More Tortuous Than All Else is the Human Heart
- Fr. Scott Haynes

- Mar 5
- 3 min read
Fr. Scott Haynes

Meditation on Jeremiah 17:9
“More tortuous than all else is the human heart, beyond remedy; who can understand it?”
The prophet Jeremiah speaks with startling honesty about the human condition. He does not flatter us with comforting illusions. Instead he reveals a truth that every thoughtful person eventually discovers: the human heart is mysterious, complicated, and often deeply divided.
“More tortuous than all else is the human heart, beyond remedy; who can understand it?” (Jeremiah 17:9)
The heart of man is capable of extraordinary generosity, yet also of selfishness. It can reach toward holiness, yet fall into weakness. It desires truth, yet often deceives itself.
This is why Scripture speaks of the heart as something that even we ourselves do not fully understand. We may think we know our motives, yet beneath the surface there are hidden fears, desires, wounds, and attachments that shape our actions without our realizing it.
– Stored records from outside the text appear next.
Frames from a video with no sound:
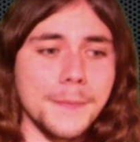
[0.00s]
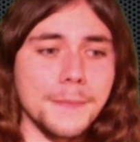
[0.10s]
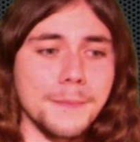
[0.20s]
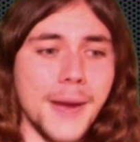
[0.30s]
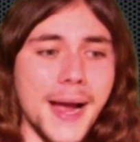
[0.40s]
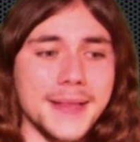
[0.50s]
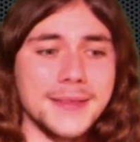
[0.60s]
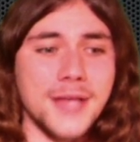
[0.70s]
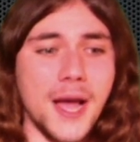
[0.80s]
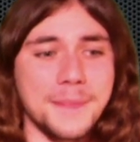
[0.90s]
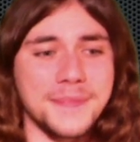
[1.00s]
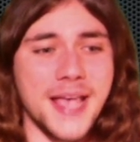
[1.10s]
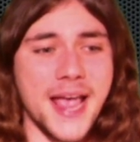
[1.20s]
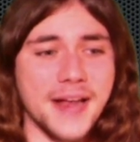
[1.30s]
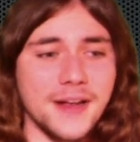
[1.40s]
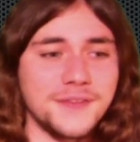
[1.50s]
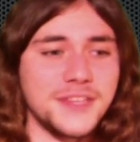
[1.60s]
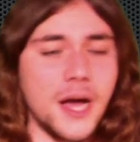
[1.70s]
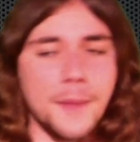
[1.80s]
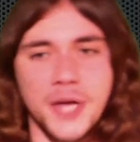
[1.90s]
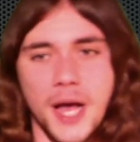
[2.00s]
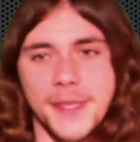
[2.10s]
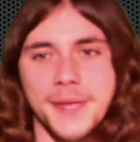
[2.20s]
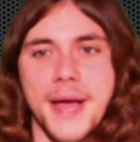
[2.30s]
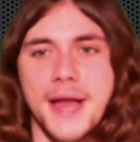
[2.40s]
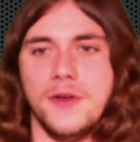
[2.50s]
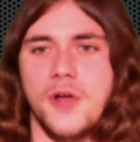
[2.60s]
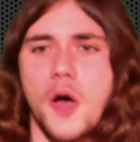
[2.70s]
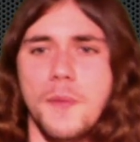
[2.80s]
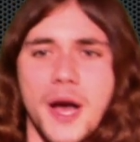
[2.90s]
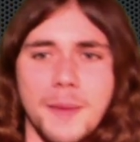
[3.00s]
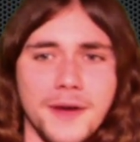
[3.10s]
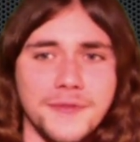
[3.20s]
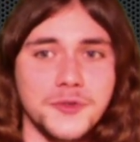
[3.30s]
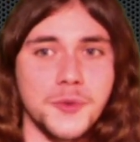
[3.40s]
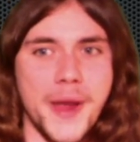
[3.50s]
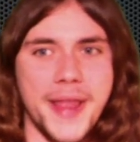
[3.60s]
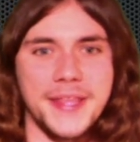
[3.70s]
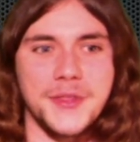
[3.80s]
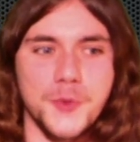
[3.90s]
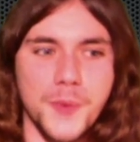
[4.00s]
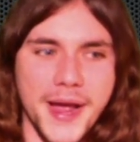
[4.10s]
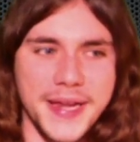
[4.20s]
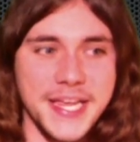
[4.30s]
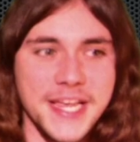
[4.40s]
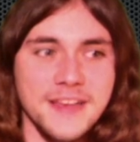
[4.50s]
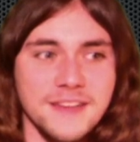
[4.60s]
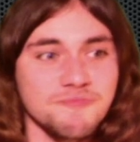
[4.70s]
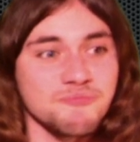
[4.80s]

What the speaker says: my top 10 of the upcoming metal album of 2020.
Saint Augustine understood this mystery very well. Looking back on his youth, he confessed how easily the human heart can become entangled in its own contradictions. In the Confessions, he describes the strange power of sin over the human will:
“I had become to myself a vast problem.”
Augustine was not ignorant or foolish. He was brilliant, educated, and intellectually gifted. Yet even he could not easily untangle the complexity of his own heart.
He famously tells the story of stealing pears from a neighbor’s orchard when he was a young man. The fruit itself did not interest him. He could easily have obtained better pears elsewhere. Yet he stole them simply for the thrill of wrongdoing. Reflecting on this strange episode later in life, Augustine wrote that he loved not the pears but the act of stealing itself.
Here the prophet Jeremiah’s words become painfully clear. The human heart can twist even the simplest actions into expressions of pride and rebellion.
But Augustine’s life also shows something equally important: the heart that is mysterious and wounded is also capable of transformation.
For years Augustine wandered far from God. He pursued pleasure, ambition, intellectual pride, and philosophical speculation. Yet beneath all these pursuits there remained a restless longing that nothing could satisfy.
At last, in a garden in Milan, his restless heart encountered grace. Hearing the voice of a child singing “Take and read,” Augustine opened the Scriptures and read the words of Saint Paul calling him to abandon the works of darkness and put on Christ.
In that moment the confusion of his heart was pierced by divine light. Augustine later wrote the words that have comforted generations of Christians:
“Thou hast made us for Thyself, O Lord, and our heart is restless until it rests in Thee.”
The human heart is indeed tortuous, as Jeremiah says. It twists in on itself through pride, fear, and disordered love. Yet it is not beyond God’s understanding.
What we cannot fully comprehend, God knows completely.
The same passage of Jeremiah continues with a declaration from the Lord:
“I the Lord search the heart and prove the reins.” (Jeremiah 17:10)
God sees into the hidden places where our motives lie. He understands the wounds that shape our choices, the longings that drive our actions, and the fears that cause us to hide from Him.
More importantly, He does not merely understand the heart—He heals it.
The saints show us that the remedy for the tangled heart is not self-reliance but surrender. Augustine did not untangle his life through his own brilliance. He found peace only when he allowed God’s grace to reshape his desires.
The prophet Ezekiel later expressed this promise in another powerful image. God declares that He will remove the heart of stone and give His people a heart of flesh. The divine physician performs a kind of spiritual surgery, replacing what is hardened and distorted with something living and receptive.
This transformation does not happen instantly. Even the saints continued to struggle with their weaknesses. Yet their lives reveal that the heart, though mysterious and wounded, can be purified by grace.
Jeremiah’s warning therefore leads us not to despair but to humility. If the heart is tortuous, we must not trust blindly in our own judgment. We must ask God to examine us, to illuminate our motives, and to guide our steps.
In prayer we place our hearts before Him, confident that the One who understands them best also loves them most.
The tangled heart of man may be beyond human remedy. But it is never beyond the healing mercy of God.